Breaking into The Walled Garden

Issues with speaker placement and the type of clothing the patient is wearing are, in the grand scheme of things, fairly minimal. Some refinement is obviously necessary, and clearly it won’t be as simple as just installing a piece of software on your Amazon Echo and getting the baby’s heart rate displayed on your phone without some special considerations being made, but all the pieces seem to be in place for somebody to run with the idea. Unfortunately, despite such promising research, bringing this capability to consumer smart speakers simply isn’t possible right now.

While the paper makes extensive references to these commercial devices, and uses their hardware capabilities as a limiting factor in all of their experiments, the researchers admit the software they’ve developed can’t actually be used on any currently available product from the likes of Google or Amazon. The simple fact is that the APIs available to developers don’t provide the low-level hardware access required to implement their sonar technique. Giving third party applications direct control over the speaker and microphones would raise obvious security concerns, so this type of functionality would either need to be built into the system from the start by the manufacturer, or potentially be relegated to specifically provisioned units intended for healthcare providers.
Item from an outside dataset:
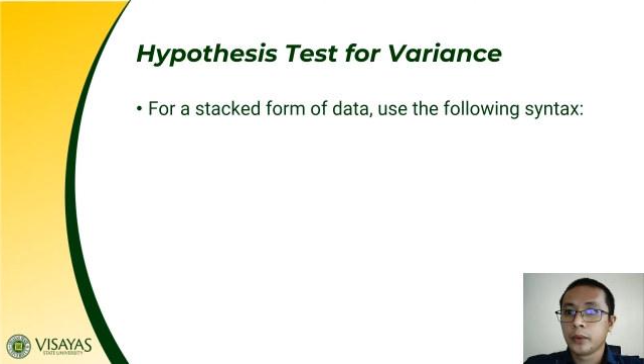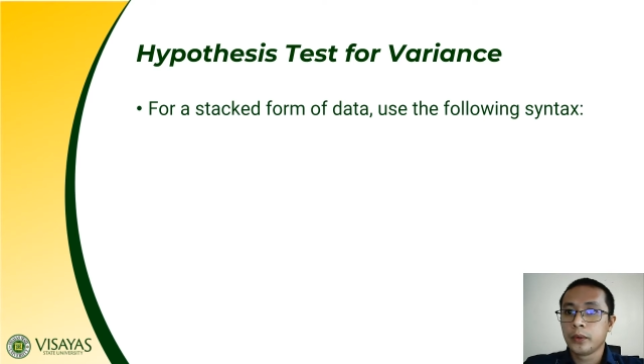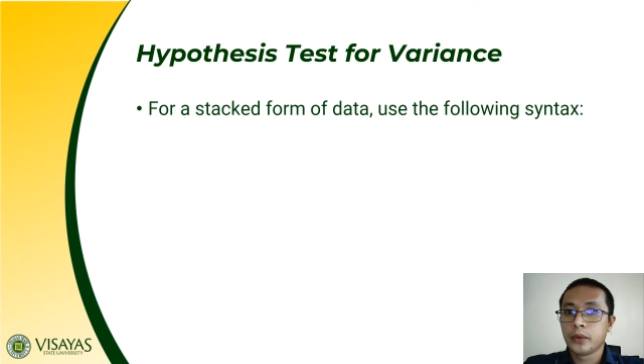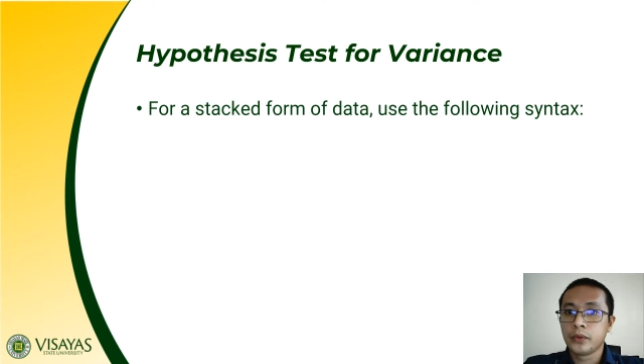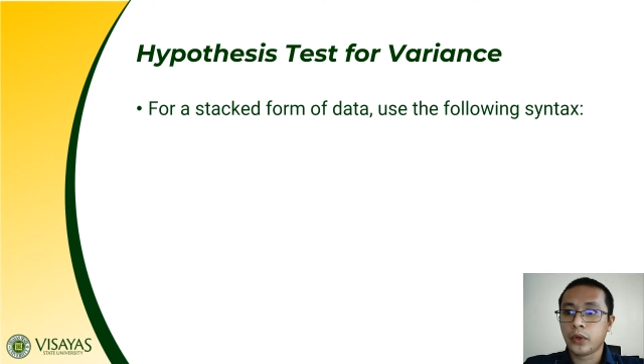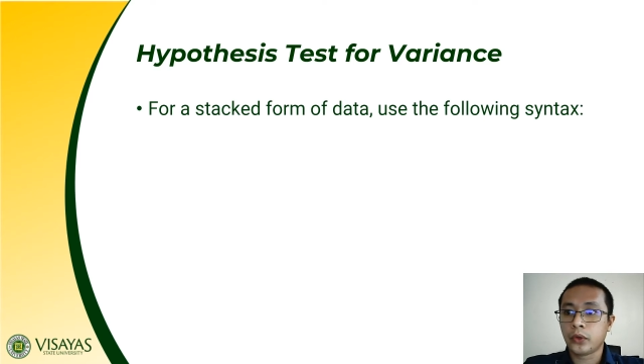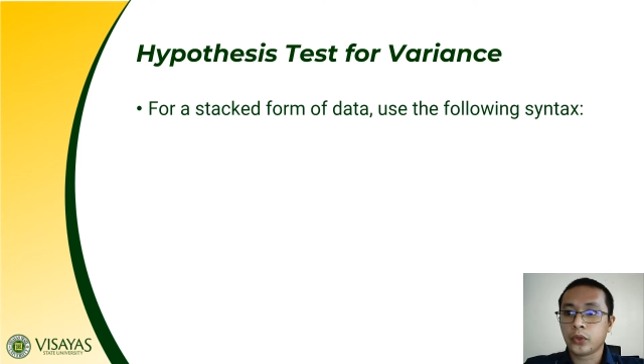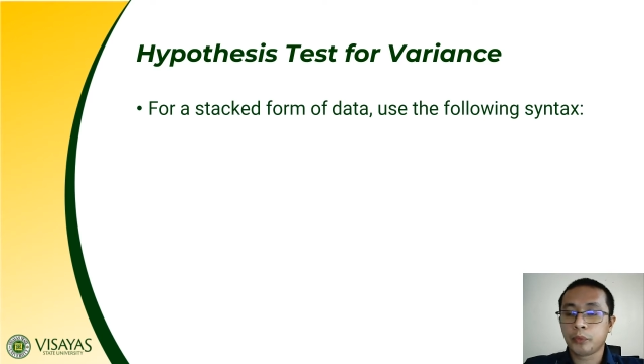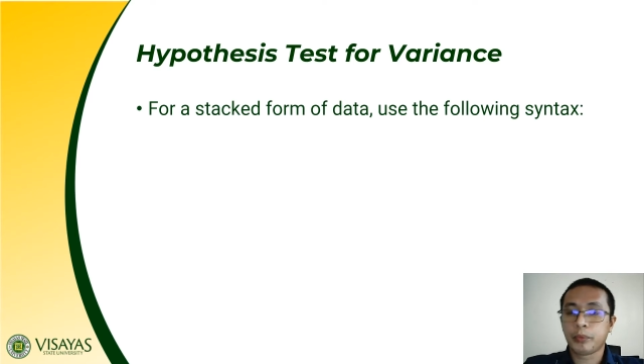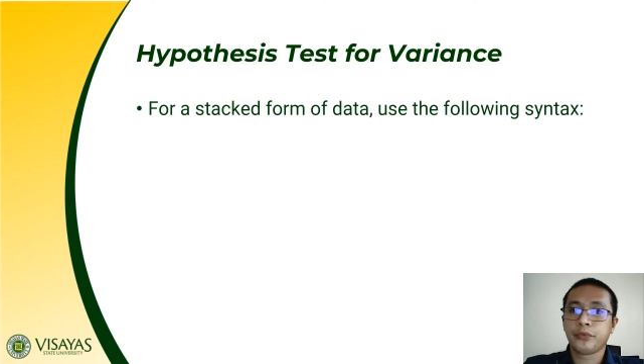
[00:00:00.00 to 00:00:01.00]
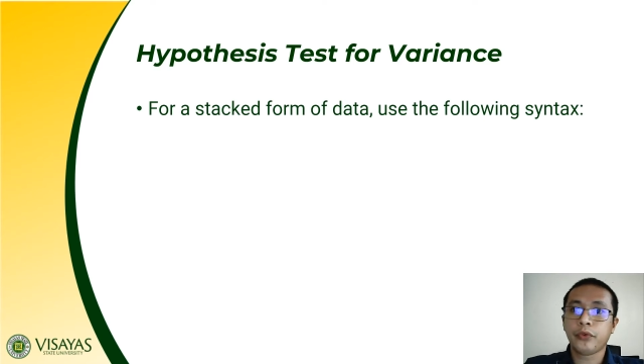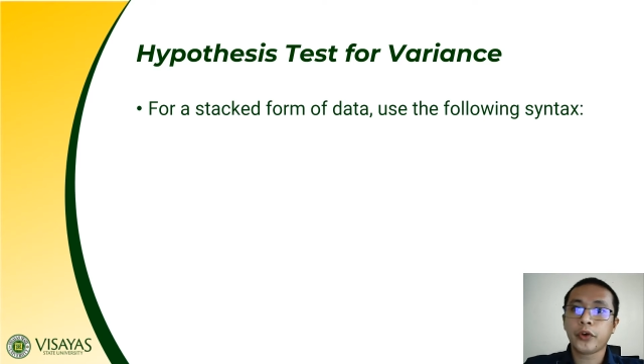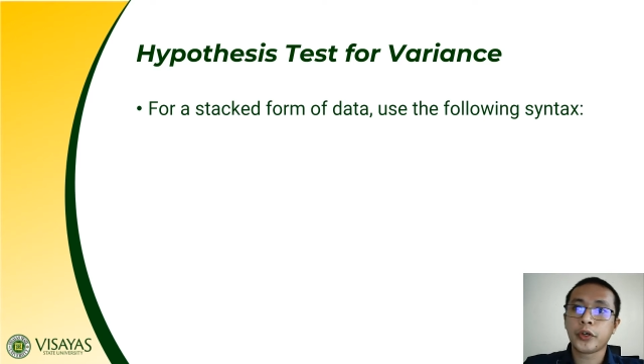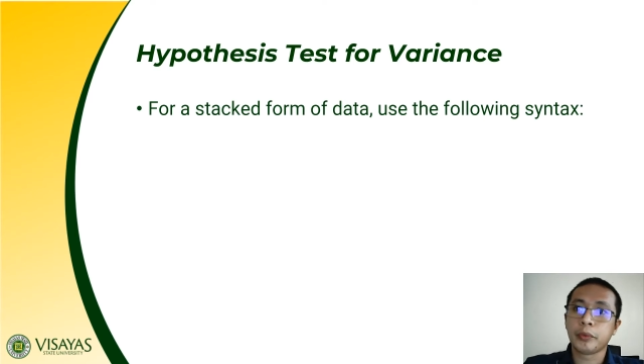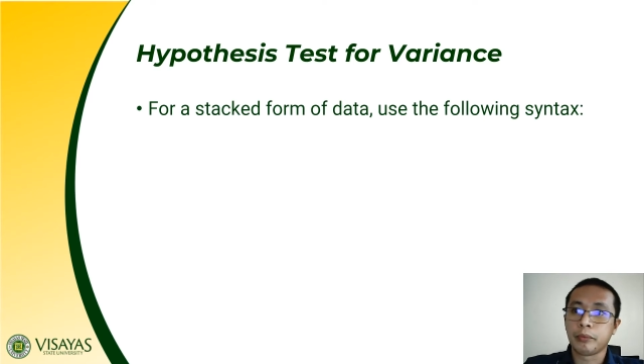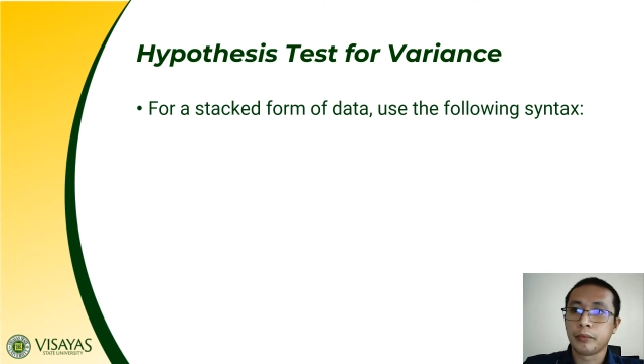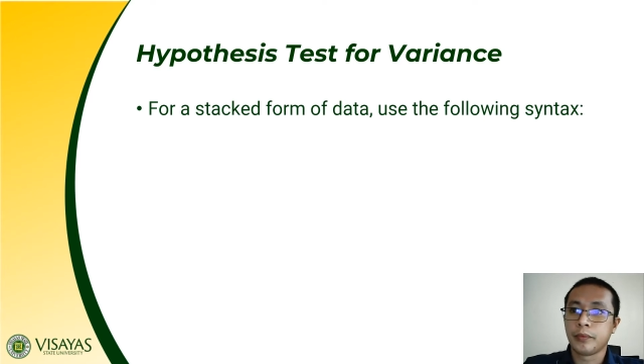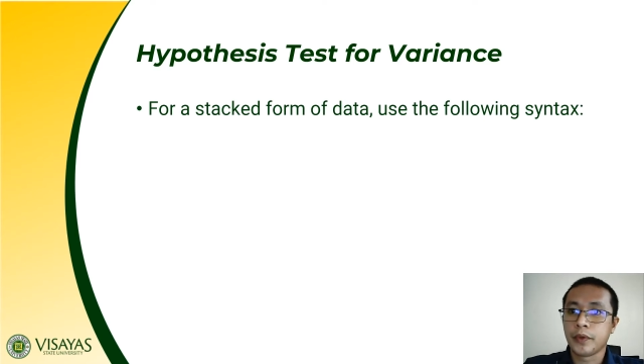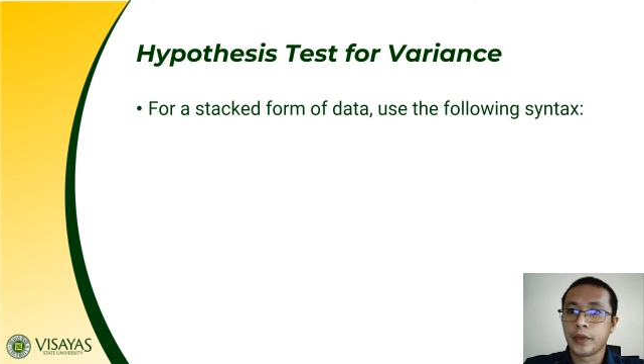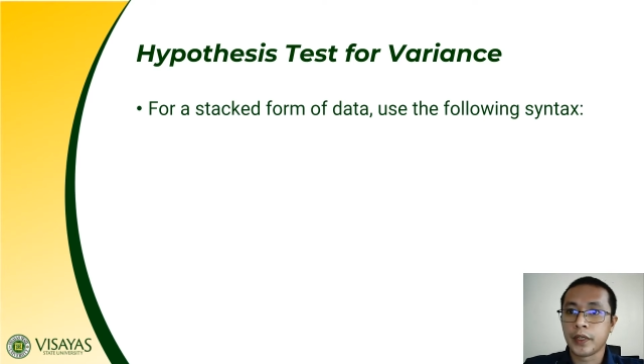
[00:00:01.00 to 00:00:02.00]
So to perform
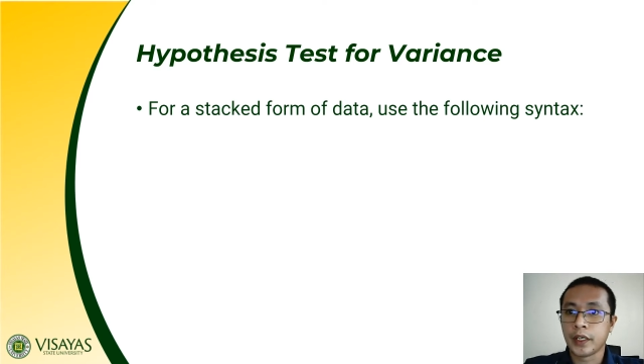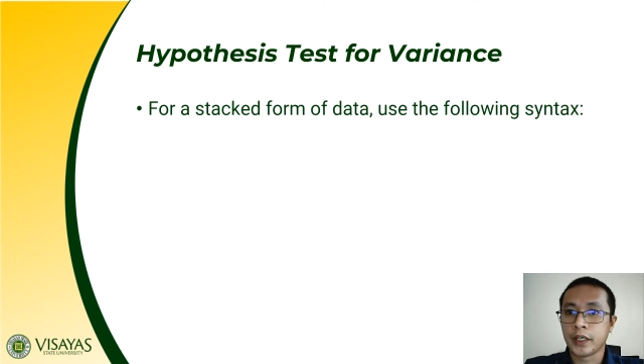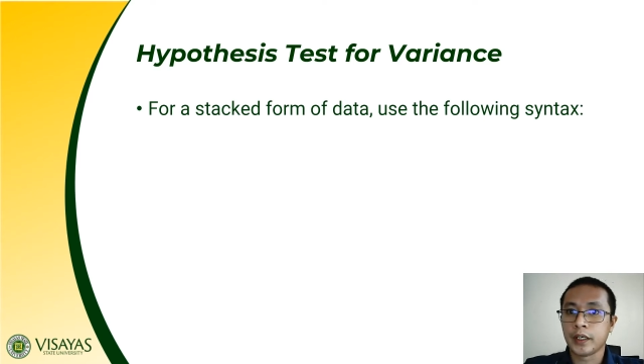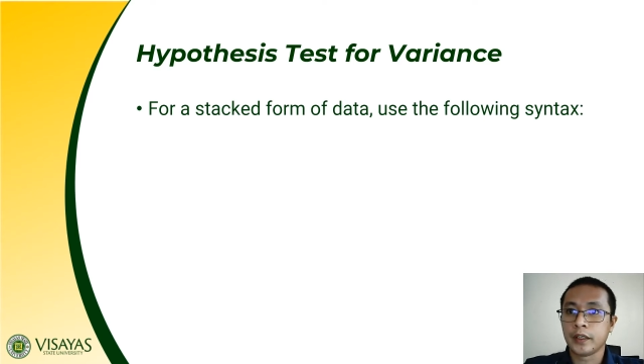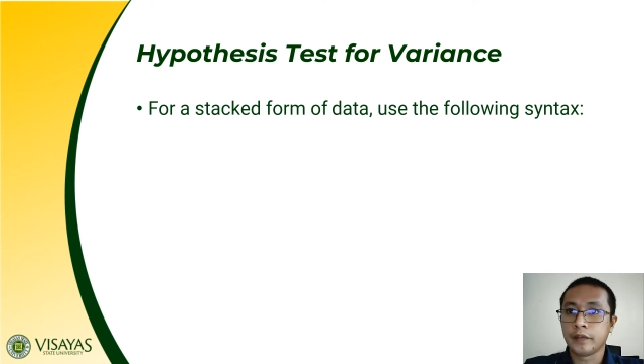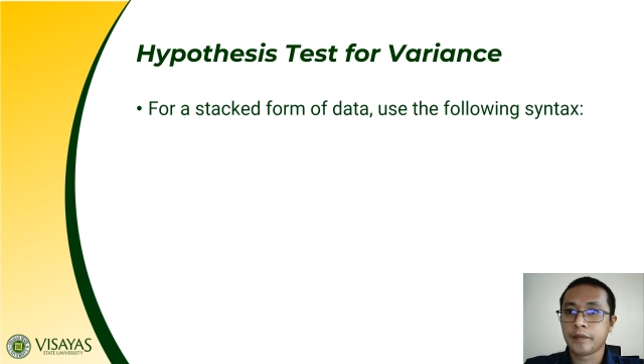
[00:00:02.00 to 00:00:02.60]
the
Taking The Long Way Around

Even if bureaucratic concerns keep the team’s software off of commercially available smart speakers, the research they’ve conducted is still extremely valuable. The possibilities offered by an affordable, automated method of taking a patient’s vitals without physical contact are undeniably compelling, especially with the lingering threat of COVID-19. Technology that can help monitor and diagnose potentially contagious patients without risking exposure to the nurses and physicians attending to them is in high demand, and will continue to be of great interest even when this current crisis is behind us.

miniDSP UMA-8-S

If commercial smart speakers aren’t a viable platform for this software, what then? Well for one thing, you could simply build your own hardware. As outlined at the end of the paper, all of the experiments were performed with a UMA-8-S seven microphone array from miniDSP and a PUI Audio AS05308AS-R speaker connected to desktop computer. The UMA-8-S is something of a development kit itself, and includes onboard digital signal processor (DSP) with beamforming capability. Marketed towards both professional and DIY users, it looks to be a particularly interesting device in its own right.
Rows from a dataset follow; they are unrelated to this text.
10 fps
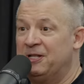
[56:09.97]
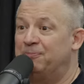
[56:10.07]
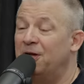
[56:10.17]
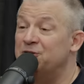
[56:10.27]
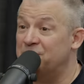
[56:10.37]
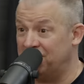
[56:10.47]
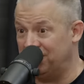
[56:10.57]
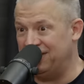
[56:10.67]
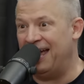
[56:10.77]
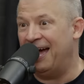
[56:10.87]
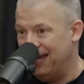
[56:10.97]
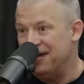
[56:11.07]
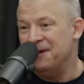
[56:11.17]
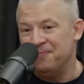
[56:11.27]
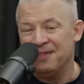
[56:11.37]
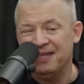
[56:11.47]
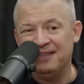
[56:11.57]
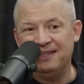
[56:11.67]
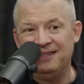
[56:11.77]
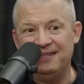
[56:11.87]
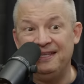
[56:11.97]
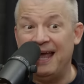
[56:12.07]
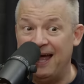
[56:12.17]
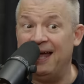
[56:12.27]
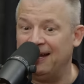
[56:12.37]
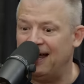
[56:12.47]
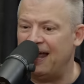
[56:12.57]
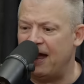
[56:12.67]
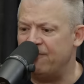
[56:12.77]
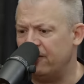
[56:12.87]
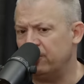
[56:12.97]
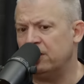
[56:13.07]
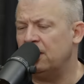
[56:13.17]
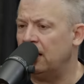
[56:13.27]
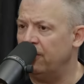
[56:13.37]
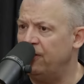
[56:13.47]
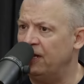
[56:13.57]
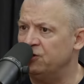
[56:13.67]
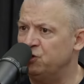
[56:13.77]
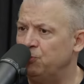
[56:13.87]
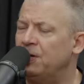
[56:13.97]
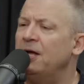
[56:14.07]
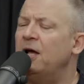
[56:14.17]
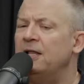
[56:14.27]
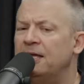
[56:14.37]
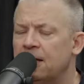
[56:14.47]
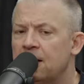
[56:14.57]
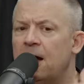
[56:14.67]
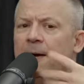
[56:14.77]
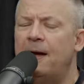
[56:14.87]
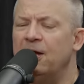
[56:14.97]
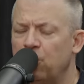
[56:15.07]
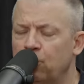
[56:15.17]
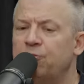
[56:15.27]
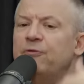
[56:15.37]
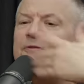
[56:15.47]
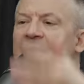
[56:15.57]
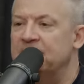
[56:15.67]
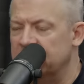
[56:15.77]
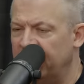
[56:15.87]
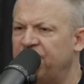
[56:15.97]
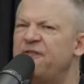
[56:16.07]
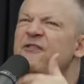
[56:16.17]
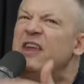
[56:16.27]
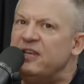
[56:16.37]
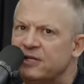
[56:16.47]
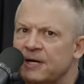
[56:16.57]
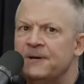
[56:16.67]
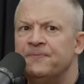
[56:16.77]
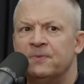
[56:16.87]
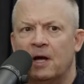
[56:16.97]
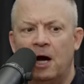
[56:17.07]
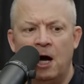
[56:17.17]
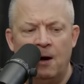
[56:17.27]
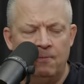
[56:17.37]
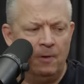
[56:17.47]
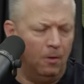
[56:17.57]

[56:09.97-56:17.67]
the pleasure center. Yeah, yeah, it's wild. Yeah, and I have that with a lot of things too. But I, I like I, I go through phases like feet um,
The team says the Python source code for their project is also available upon request, so long as you agree to a non-commercial license. Put simply, everything needed to recreate this project is readily available for anyone who wants it. Whether it becomes an area of exploration for biohackers or gets refined and marketed by a some tech entrepreneur, it seems inevitable that this technology will bubble its way to the surface in the coming years.